◆ Exercise details ◆
When you retype the data, keep every word exactly and include none of the pictures.

-------

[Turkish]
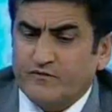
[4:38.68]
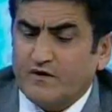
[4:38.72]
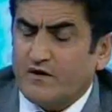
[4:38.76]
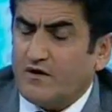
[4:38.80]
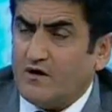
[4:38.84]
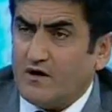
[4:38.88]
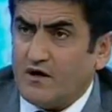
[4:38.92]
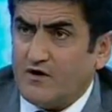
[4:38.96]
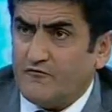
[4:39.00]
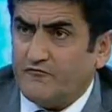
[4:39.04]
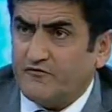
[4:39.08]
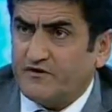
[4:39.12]

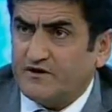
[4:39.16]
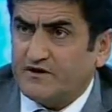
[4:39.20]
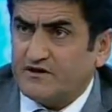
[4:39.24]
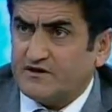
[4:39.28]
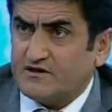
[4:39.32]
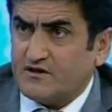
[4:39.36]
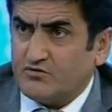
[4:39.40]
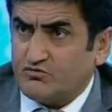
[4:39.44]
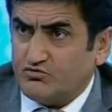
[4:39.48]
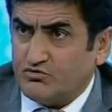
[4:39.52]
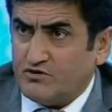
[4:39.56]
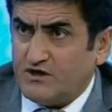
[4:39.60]

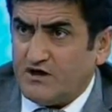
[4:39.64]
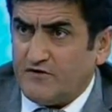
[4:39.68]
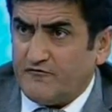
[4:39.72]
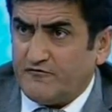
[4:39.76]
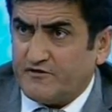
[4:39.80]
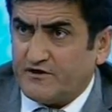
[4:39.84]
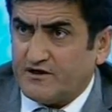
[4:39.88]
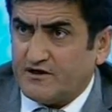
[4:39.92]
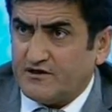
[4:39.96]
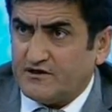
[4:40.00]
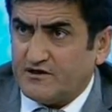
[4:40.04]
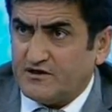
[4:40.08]
Afrika'da, Güney
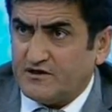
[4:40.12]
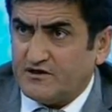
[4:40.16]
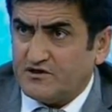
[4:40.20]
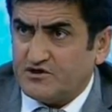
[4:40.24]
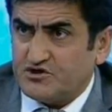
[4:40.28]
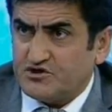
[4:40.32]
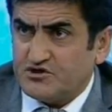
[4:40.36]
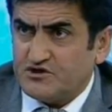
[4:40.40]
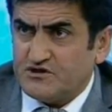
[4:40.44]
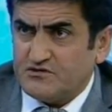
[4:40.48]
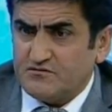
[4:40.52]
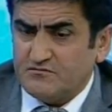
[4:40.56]
Afrika'da
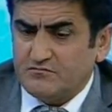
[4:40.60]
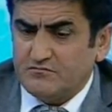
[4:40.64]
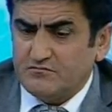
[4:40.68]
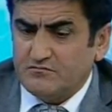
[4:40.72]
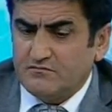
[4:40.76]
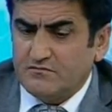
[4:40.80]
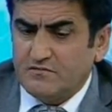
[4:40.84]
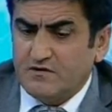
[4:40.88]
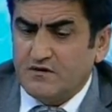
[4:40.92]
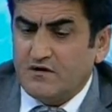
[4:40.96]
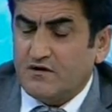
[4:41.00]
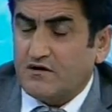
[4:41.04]
yetişir.
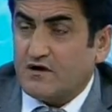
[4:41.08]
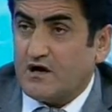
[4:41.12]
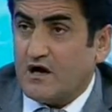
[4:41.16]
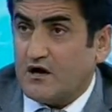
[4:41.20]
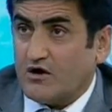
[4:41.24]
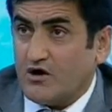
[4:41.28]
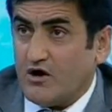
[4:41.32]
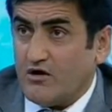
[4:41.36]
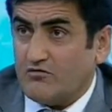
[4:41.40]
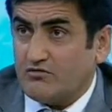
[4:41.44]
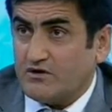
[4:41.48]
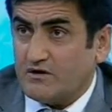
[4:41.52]

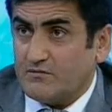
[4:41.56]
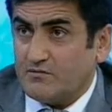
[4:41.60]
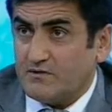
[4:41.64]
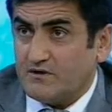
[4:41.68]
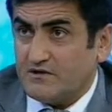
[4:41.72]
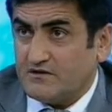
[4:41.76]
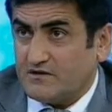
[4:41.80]
Kakao gibi.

-------

◆ Answer box ◆
[Turkish]
[4:38.68]
[4:38.72]
[4:38.76]
[4:38.80]
[4:38.84]
[4:38.88]
[4:38.92]
[4:38.96]
[4:39.00]
[4:39.04]
[4:39.08]
[4:39.12]

[4:39.16]
[4:39.20]
[4:39.24]
[4:39.28]
[4:39.32]
[4:39.36]
[4:39.40]
[4:39.44]
[4:39.48]
[4:39.52]
[4:39.56]
[4:39.60]

[4:39.64]
[4:39.68]
[4:39.72]
[4:39.76]
[4:39.80]
[4:39.84]
[4:39.88]
[4:39.92]
[4:39.96]
[4:40.00]
[4:40.04]
[4:40.08]
Afrika'da, Güney
[4:40.12]
[4:40.16]
[4:40.20]
[4:40.24]
[4:40.28]
[4:40.32]
[4:40.36]
[4:40.40]
[4:40.44]
[4:40.48]
[4:40.52]
[4:40.56]
Afrika'da
[4:40.60]
[4:40.64]
[4:40.68]
[4:40.72]
[4:40.76]
[4:40.80]
[4:40.84]
[4:40.88]
[4:40.92]
[4:40.96]
[4:41.00]
[4:41.04]
yetişir.
[4:41.08]
[4:41.12]
[4:41.16]
[4:41.20]
[4:41.24]
[4:41.28]
[4:41.32]
[4:41.36]
[4:41.40]
[4:41.44]
[4:41.48]
[4:41.52]

[4:41.56]
[4:41.60]
[4:41.64]
[4:41.68]
[4:41.72]
[4:41.76]
[4:41.80]
Kakao gibi.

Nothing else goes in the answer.